Мендеса поначалу забавляла эта информация, потом стала раздражать: тысячи послушных наложниц, жаждущих любви – зачем они ему? И насколько силен Зов?
Он решил проверить это на одной из девушек, лежащих в коме. Иванна Сопчик – она пила меньше всех, её состояние легче, временами она даже приходит в себя, «возвращается». Попробуем на ней. Сидя в своей лаборатории в любимом глубоком кресле, ограничивающем боковое зрение, он притушил свет, закрыл глаза, сосредоточился. Он звал её, приказывал явиться к нему немедленно, открыться для любви, любить его со всею страстью, жить ради его тела, ради его желания, сметая по пути все преграды. Пожалуй, он немного переусердствовал – но лучше уж подстраховаться.
И она откликнулась…
…
Иванна Сопчик, по прозвищу Кисуля, была веселой общительной девушкой, ласковой и доброй. Она была круглой, мягкой, пухленькой, обожала выпечку своей матери, такой же полной, мягкой и невысокой. А ещё она любила Войцеха, с детским обожанием готова была к нему бежать в любое время суток и года. И даже сейчас их кровати в реанимации стояли рядом. Мать приходила к Иванне каждый день, смотрела на застывшее лицо дочери, отсчитывала капли в капельнице, плакала и ждала, когда та проснётся. Иногда Кисуля и вправду словно просыпалась, непонимающе водила глазами, приоткрывала рот, потом взгляд её останавливался на матери, и в нем мелькало что-то вроде мольбы, отчаяния, страха… затем лицо снова окостеневало, застывало тупо и безнадежно.

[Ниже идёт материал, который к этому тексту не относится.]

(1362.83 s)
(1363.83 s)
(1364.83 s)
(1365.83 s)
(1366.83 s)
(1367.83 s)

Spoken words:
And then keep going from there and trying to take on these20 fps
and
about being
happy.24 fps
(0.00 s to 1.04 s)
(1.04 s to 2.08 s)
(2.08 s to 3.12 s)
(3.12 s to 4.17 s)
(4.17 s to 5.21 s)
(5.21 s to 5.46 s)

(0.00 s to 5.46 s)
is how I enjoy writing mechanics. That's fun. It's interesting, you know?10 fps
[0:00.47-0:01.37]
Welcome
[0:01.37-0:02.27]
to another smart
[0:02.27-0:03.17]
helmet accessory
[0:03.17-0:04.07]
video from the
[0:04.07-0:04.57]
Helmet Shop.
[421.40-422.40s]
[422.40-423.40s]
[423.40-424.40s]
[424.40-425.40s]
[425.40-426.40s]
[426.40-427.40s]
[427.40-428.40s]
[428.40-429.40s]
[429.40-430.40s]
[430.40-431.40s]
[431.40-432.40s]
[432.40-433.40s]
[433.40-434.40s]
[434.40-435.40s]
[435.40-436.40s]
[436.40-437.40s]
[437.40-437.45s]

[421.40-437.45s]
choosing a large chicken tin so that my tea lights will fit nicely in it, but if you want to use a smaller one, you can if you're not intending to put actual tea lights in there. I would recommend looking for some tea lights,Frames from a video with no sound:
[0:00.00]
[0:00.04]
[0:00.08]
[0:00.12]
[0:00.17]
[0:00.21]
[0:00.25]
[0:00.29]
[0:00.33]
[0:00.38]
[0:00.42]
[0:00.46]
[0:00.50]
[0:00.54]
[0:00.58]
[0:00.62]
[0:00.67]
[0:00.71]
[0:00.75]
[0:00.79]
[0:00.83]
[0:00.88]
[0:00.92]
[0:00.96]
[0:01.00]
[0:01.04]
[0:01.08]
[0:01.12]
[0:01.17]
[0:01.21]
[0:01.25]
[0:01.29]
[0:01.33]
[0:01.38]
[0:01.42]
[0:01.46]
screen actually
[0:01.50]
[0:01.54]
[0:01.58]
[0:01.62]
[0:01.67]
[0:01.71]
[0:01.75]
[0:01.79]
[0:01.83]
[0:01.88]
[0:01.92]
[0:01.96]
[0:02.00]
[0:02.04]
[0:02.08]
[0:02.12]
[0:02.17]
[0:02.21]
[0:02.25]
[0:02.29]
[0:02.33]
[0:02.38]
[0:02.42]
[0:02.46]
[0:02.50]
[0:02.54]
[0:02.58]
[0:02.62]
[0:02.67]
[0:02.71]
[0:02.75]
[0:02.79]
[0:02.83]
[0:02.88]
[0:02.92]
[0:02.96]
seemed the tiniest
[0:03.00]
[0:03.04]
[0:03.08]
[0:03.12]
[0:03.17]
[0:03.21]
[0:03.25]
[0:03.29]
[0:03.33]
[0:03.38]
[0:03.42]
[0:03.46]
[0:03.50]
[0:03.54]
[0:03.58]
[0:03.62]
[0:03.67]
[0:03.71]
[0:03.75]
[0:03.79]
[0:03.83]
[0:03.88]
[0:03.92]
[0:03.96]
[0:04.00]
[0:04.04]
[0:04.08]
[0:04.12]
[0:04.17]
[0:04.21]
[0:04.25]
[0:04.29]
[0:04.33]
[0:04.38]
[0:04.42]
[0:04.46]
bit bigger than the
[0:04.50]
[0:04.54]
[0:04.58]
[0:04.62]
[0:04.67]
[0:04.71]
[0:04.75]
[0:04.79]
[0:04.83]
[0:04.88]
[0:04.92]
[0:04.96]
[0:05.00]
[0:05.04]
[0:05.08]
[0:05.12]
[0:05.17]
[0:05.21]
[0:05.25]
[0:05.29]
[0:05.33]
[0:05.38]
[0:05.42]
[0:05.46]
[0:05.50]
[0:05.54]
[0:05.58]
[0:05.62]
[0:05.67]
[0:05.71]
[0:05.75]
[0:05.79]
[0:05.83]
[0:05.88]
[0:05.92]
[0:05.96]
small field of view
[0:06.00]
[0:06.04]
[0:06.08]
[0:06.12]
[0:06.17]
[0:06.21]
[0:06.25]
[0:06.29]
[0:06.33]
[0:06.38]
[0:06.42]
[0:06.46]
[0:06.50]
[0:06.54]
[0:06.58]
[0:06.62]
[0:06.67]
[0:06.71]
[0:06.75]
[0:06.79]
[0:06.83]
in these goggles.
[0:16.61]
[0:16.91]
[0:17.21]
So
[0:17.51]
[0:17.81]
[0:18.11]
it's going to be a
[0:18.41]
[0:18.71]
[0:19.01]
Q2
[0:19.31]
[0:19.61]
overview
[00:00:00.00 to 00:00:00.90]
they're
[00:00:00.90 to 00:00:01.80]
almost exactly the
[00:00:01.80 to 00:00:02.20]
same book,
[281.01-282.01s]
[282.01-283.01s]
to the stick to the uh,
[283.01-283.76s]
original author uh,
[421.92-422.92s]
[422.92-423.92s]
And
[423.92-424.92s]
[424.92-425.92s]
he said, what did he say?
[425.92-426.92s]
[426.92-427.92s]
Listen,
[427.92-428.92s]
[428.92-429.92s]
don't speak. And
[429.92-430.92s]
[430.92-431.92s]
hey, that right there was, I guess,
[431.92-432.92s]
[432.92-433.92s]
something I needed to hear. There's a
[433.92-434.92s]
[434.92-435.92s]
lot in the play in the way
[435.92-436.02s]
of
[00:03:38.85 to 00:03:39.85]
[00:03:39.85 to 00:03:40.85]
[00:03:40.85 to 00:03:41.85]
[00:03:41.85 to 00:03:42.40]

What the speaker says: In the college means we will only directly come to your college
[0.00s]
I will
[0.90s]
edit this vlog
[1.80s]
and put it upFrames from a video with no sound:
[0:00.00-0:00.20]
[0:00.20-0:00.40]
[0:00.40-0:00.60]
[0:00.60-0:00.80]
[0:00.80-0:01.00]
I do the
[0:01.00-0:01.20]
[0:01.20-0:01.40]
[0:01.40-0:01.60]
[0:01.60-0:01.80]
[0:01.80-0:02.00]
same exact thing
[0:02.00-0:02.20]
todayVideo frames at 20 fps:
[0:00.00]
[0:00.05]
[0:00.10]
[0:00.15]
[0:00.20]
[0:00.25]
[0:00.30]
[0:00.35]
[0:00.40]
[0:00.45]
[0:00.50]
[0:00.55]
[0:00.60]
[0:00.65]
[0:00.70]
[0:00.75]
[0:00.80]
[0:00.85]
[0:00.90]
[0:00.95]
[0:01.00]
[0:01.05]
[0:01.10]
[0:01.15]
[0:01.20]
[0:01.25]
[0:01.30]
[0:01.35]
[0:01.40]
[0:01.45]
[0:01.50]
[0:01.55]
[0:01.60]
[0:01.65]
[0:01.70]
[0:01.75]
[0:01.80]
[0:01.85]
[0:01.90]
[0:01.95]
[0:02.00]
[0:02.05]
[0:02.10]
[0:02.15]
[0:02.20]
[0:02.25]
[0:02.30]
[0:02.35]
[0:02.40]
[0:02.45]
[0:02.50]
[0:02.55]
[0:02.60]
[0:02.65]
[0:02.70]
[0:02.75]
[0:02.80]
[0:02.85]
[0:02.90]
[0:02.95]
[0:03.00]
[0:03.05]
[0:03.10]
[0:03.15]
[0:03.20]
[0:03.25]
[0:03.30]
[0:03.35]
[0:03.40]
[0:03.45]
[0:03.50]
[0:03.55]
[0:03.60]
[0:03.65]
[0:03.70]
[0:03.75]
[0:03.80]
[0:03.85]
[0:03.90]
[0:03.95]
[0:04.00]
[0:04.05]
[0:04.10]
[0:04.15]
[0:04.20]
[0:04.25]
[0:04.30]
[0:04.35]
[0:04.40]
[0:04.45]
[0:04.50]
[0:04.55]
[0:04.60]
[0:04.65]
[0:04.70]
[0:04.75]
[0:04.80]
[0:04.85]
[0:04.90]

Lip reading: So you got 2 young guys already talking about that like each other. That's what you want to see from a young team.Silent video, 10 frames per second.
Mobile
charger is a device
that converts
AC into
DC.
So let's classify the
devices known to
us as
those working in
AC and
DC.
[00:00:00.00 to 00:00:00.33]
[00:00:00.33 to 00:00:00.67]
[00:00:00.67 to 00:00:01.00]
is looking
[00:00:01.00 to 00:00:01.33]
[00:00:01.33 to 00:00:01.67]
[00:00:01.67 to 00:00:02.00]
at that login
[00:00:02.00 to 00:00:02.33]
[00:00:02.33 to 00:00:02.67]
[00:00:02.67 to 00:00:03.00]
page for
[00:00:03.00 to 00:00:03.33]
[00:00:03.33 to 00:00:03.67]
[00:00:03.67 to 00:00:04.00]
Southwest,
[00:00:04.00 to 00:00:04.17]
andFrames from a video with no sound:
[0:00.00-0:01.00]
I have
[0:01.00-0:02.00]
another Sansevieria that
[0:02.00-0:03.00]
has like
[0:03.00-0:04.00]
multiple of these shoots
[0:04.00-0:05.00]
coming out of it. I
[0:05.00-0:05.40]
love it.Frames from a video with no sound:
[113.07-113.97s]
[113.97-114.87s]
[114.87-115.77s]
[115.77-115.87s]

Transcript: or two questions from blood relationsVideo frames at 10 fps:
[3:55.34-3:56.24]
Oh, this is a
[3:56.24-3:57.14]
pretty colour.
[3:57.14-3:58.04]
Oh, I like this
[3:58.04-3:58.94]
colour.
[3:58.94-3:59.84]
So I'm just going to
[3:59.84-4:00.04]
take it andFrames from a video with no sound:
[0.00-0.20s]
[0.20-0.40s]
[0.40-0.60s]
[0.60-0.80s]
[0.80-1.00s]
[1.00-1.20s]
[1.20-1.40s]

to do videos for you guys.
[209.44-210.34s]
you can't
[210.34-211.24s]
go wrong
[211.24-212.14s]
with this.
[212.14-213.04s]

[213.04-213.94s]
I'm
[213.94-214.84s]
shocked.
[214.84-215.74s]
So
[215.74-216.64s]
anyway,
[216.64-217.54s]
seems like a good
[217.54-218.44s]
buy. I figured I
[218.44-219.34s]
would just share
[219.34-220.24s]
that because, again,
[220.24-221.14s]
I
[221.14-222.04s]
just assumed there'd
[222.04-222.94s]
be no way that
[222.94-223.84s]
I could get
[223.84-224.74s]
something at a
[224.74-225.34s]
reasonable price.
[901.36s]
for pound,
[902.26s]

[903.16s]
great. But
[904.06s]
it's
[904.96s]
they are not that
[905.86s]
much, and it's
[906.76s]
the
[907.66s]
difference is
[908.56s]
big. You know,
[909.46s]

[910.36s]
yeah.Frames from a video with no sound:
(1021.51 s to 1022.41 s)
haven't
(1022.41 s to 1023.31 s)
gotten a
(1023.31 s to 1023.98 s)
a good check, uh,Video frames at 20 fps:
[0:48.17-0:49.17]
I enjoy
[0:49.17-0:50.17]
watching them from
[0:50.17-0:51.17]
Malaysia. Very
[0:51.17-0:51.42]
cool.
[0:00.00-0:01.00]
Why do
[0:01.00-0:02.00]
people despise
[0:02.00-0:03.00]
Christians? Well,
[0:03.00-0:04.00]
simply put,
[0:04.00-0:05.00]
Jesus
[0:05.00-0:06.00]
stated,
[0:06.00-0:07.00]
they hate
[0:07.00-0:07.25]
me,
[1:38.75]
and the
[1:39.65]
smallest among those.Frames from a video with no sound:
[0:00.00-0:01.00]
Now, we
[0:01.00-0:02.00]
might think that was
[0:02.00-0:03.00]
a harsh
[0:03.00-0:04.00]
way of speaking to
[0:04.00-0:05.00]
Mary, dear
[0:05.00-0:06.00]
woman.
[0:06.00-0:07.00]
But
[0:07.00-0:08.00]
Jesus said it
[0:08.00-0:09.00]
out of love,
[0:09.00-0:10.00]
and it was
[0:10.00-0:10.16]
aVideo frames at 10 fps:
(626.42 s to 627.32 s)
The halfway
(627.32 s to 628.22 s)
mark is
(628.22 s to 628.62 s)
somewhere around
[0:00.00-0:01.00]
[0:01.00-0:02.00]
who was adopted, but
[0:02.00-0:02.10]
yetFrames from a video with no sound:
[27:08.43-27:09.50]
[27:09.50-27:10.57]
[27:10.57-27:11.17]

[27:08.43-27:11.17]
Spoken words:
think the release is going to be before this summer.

Врачи говорили, что она может очнуться в любой момент, и мать ждала. Кисуля осунулась, похудела, посерела, госпожа Сопчик мечтала, как она вновь напечёт пирожков с яблоками, и накормит Кисулю, и всех её друзей, и всех врачей и медсестер…
… Кисуля застыла в ожидании. Её сознание и мозг были настроены на одну-единственную волну, чутко и настороженно. Вокруг неё расстилались пустота и бесконечность, и она всматривалась и вслушивалась в них слухом и зрением хищного зверя.
И вот он пришел. Зов, он наполнил пустоту, наполнил пространство, наполнил сознание и тело. Мир вокруг начал приобретать форму и цвет, но не приобрел смысла. Смыслом был Зов. И она должна идти на него. Там – счастье, наивысшее наслаждение, то, ради чего она существует. Там – конец и начало Пути.
Зов пронизывает её горячими волнами желания, дарит тепло и жизнь. Она должна выполнить его волю – и потом затихнуть навек. Идти на Зов. Раствориться в нем… Исчезнуть в нем навсегда!
Наутро газеты писали, что Иванна Сопчик, находившаяся в коме, покончила жизнь самоубийством, выбросившись из окна. Небывалый случай! Мистика!
А Мендес лихорадочно анализировал.
Она выдернула из вены капельницу, задвинула входную дверь тумбочкой, чтобы сестра не смогла сразу войти. Открыла окно – кратчайший путь на волю! Вела себя бесшумно…
Если бы не злополучный крючок, за который зацепилась её длинная рубашка… И если бы не груда металлических штырей под окном, оставшихся от недостроенной оградки – она бы благополучно спрыгнула и добралась до него, даже не зная пути. Но она упала на штырь…
Значит, она действовала вполне осознанно, значит, для неё не существовало преград! Значит, эти женщины способны на многое.
И ещё – это значит, что, хотя бы на время, он может заменить свою кровь на донорскую.
Г Л А В А 7
Однажды Перес приехал и сразу с порога приказал:
- Собирайся, едем.
- Куда?
- Я нашел тебе жильё вблизи Замостина…
Черная смертная тоска сдавила горло. Но Майя потянулась, как кошка, ласково улыбнулась: - Такая спешка! Ты даже не обнимешь меня? Не поцелуешь?
Перес ухмыльнулся и скинул плащ.
- Раздевайся, только побыстрее!
- Да и ты поспеши… Я так соскучилась!
Перес расстегнул и спустил брюки. Майя видела всё как в замедленной киносъёмке. Вот его глаза тяжело вспыхнули, рот оскалился. Его руки уже тянулись к её шее, член напрягся и задрожал – Майя схватила с дивана тонкий нож и изо всех сил воткнула его в волосатую грудь – чуть ниже левого соска, и ещё раз, и ещё… и ещё. Куда попало.